Eastern Europe round-up

In Russia, an intercontinental ballistic missile has been tested that can beat any missile defence shield that US imperialism seeks to put in place. Pointing to the fact that the US has chosen to leave the ABM Treaty and cannot therefore reasonably complain at Russia’s actions, Putin said: “[The US is] stuffing Eastern Europe with new weapons – a new base in Bulgaria, another in Romania, a site in Poland, radar in the Czech Republic. What are we supposed to do? We cannot just observe all this.”

Also in Russia, the revisionist Communist Party of the Russian Federation (CPRF) has won mayoral elections in Volgograd (formerly Stalingrad).

On 25 May, Ukraine’s president Yushchenko (the US puppet) issued a decree putting interior ministry troops under his personal command, but the government declared the move unconstitutional, and the soldiers themselves refused to obey Yushchenko’s orders.
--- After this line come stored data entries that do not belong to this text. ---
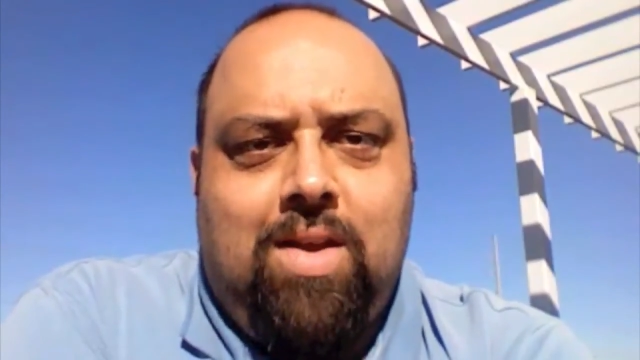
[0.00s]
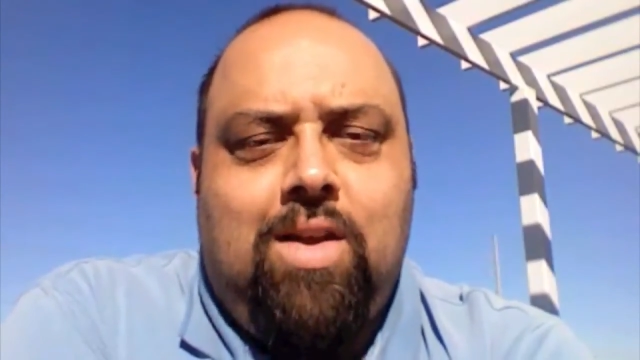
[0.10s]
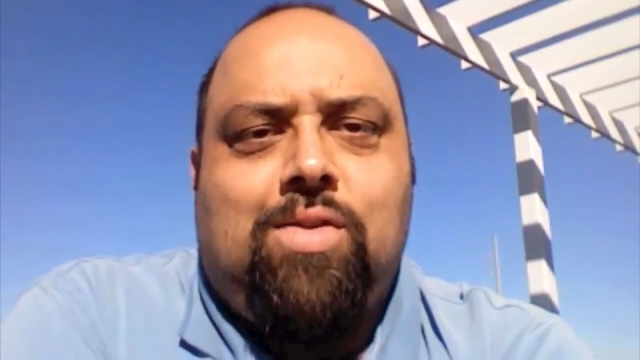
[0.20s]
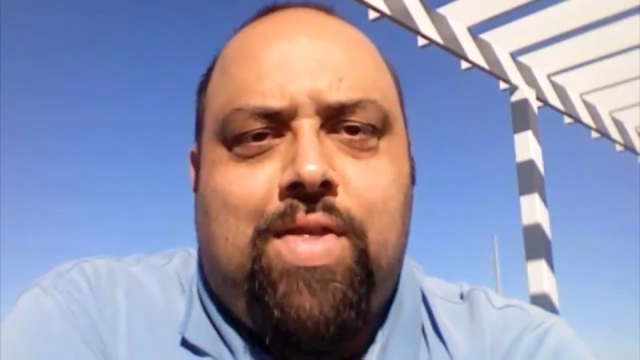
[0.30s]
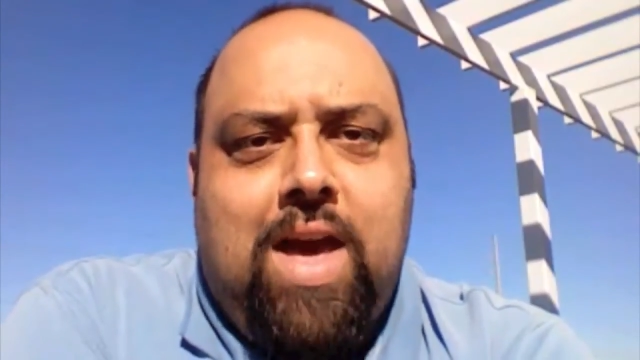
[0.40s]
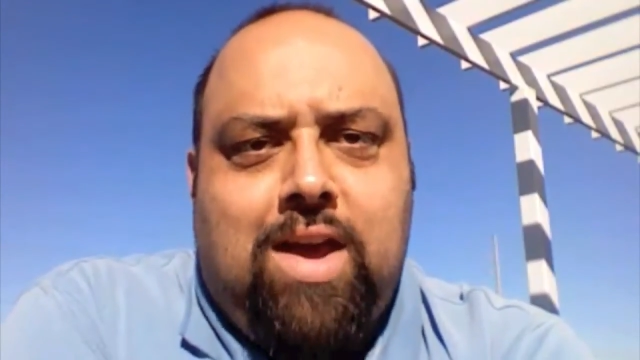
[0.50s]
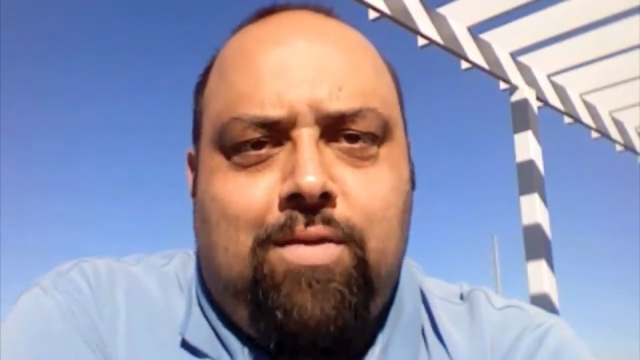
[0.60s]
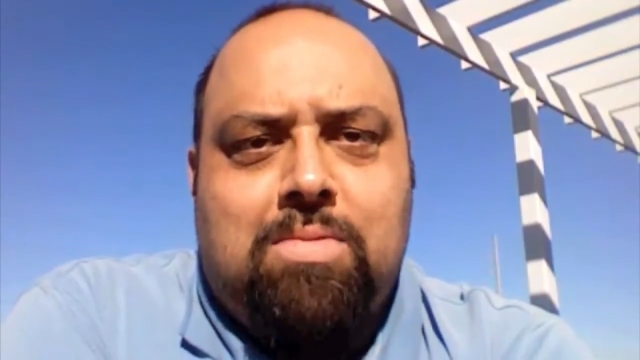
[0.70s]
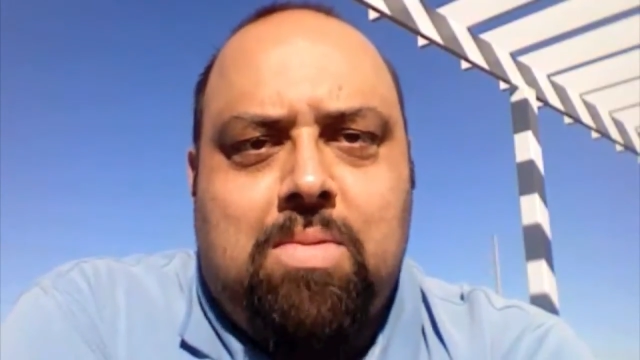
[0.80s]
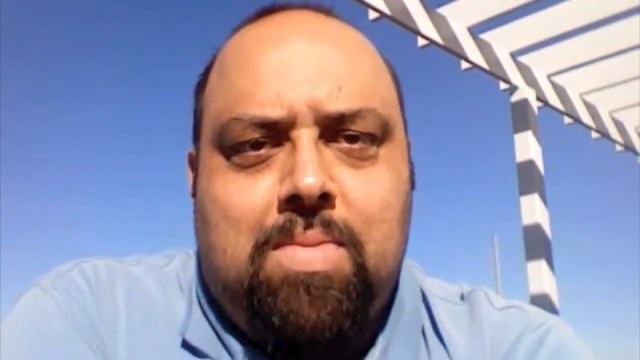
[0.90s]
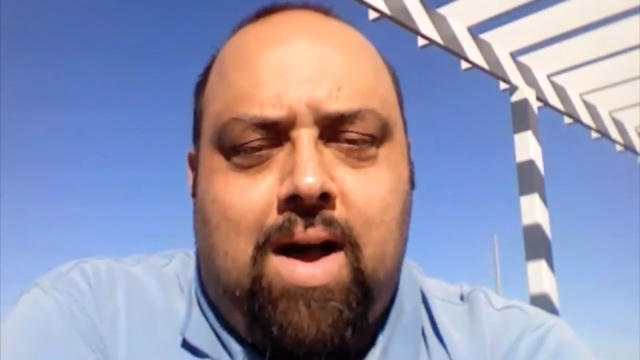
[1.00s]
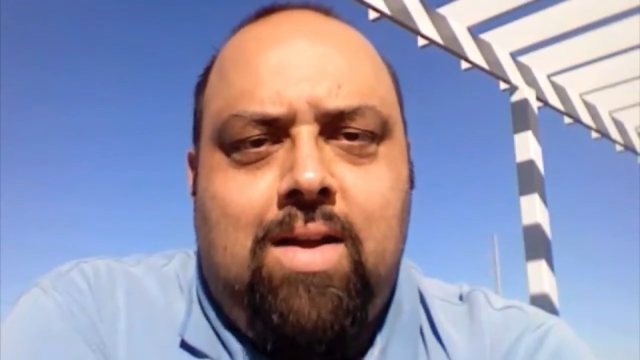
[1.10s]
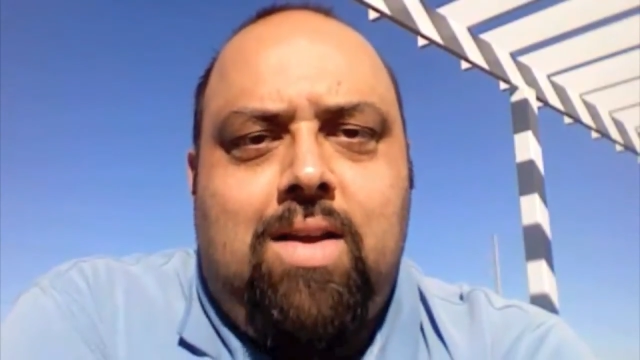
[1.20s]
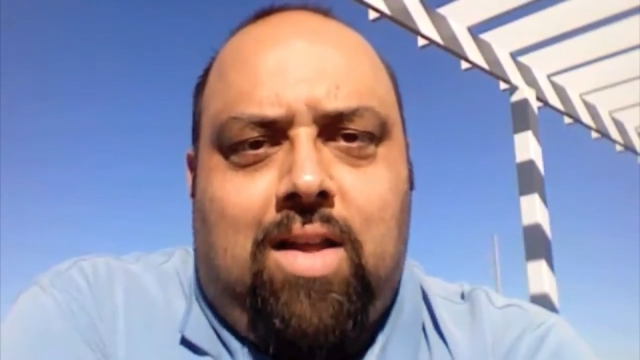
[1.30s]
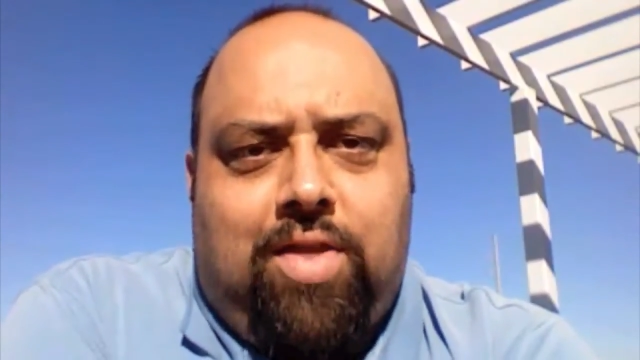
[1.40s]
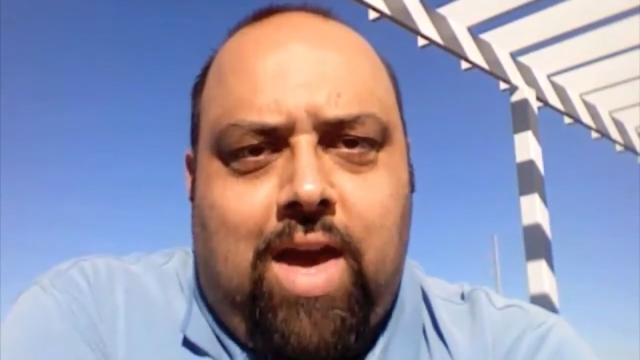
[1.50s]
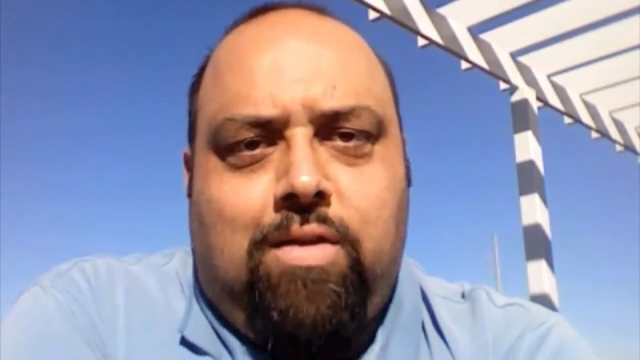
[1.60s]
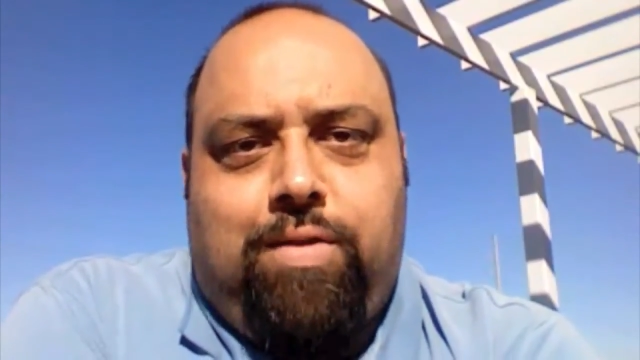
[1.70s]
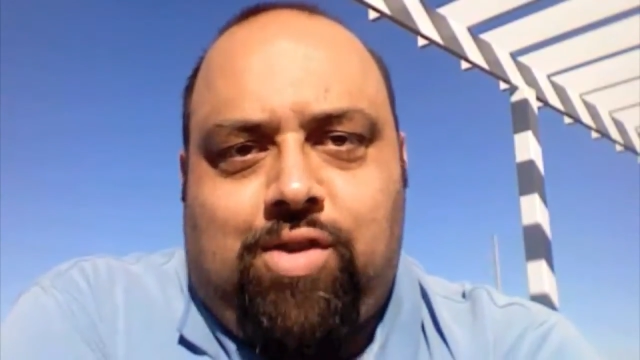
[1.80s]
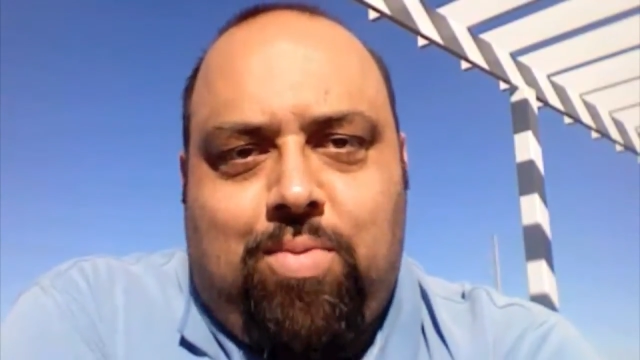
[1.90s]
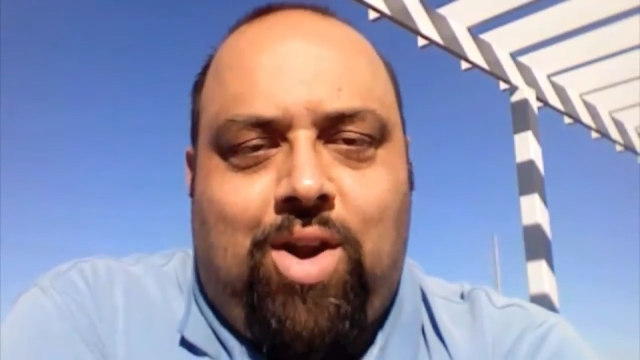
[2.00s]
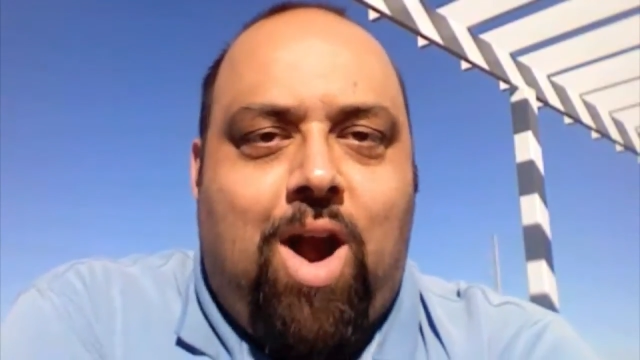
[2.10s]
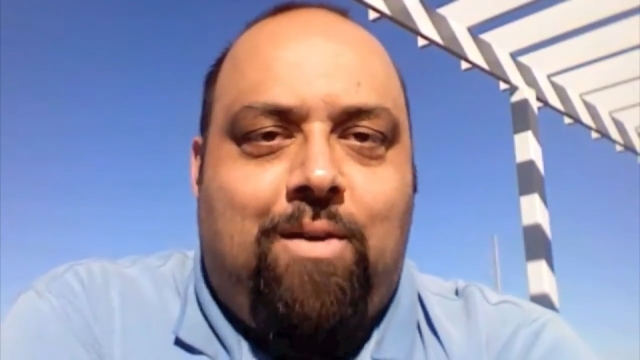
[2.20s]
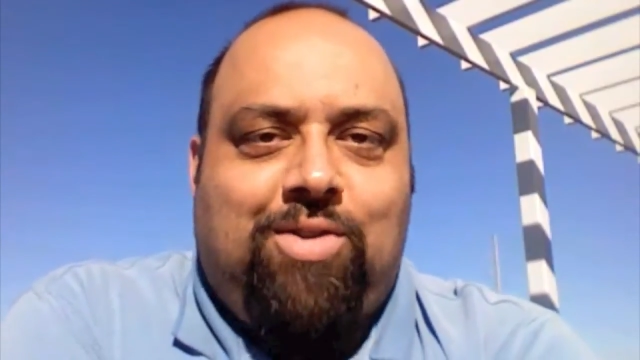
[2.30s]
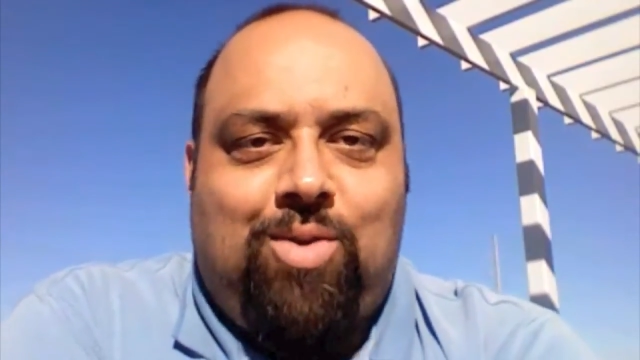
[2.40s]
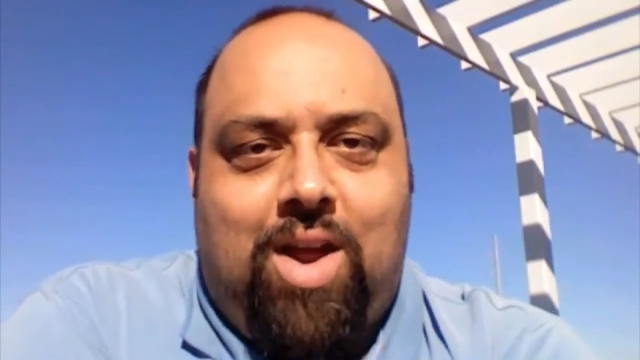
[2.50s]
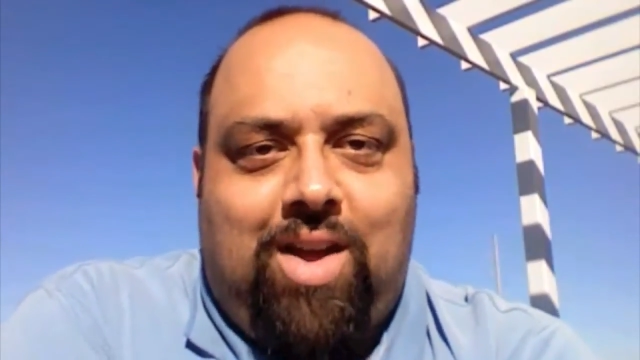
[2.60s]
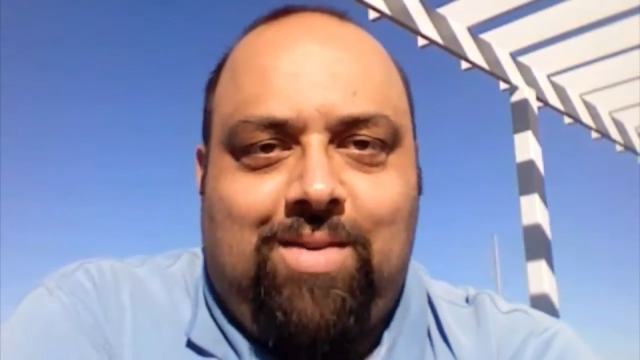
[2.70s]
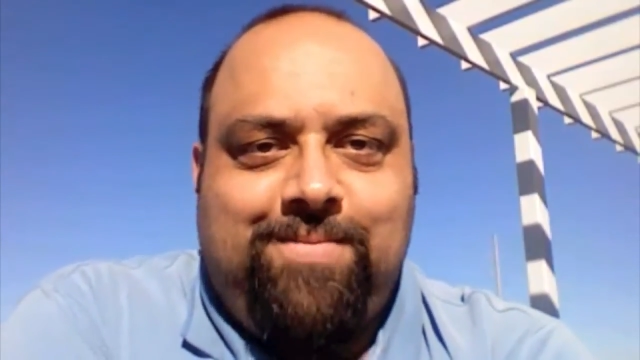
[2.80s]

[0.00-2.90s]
So thank you for coming by, and thank you for supporting RFC Radio.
In a frantic bid to maintain his control over the Ukraine, where he has in fact very much reduced support, he dismissed 3 of the 18 constitutional court judges, but these judges too have defied his dismissal. It has been agreed between all parties that new parliamentary elections will have to be held, but as yet no date has been decided for this.

There has been a furore over Estonia removing a bronze statue of a World War II Soviet soldier from a public park, which is quite rightly seen as a pro-Nazi measure.

This has led to mass public protests both in Estonia and in Moscow, as well as two nights of riots on the streets of Tallinn, and, it is claimed a ‘war in cyberspace’: a data flood aimed at Estonia’s government computer system has come close to shutting down the country’s digital infrastructure, clogging the websites of the president, the prime minister, parliament and other government agencies, the biggest Estonian bank and several daily papers.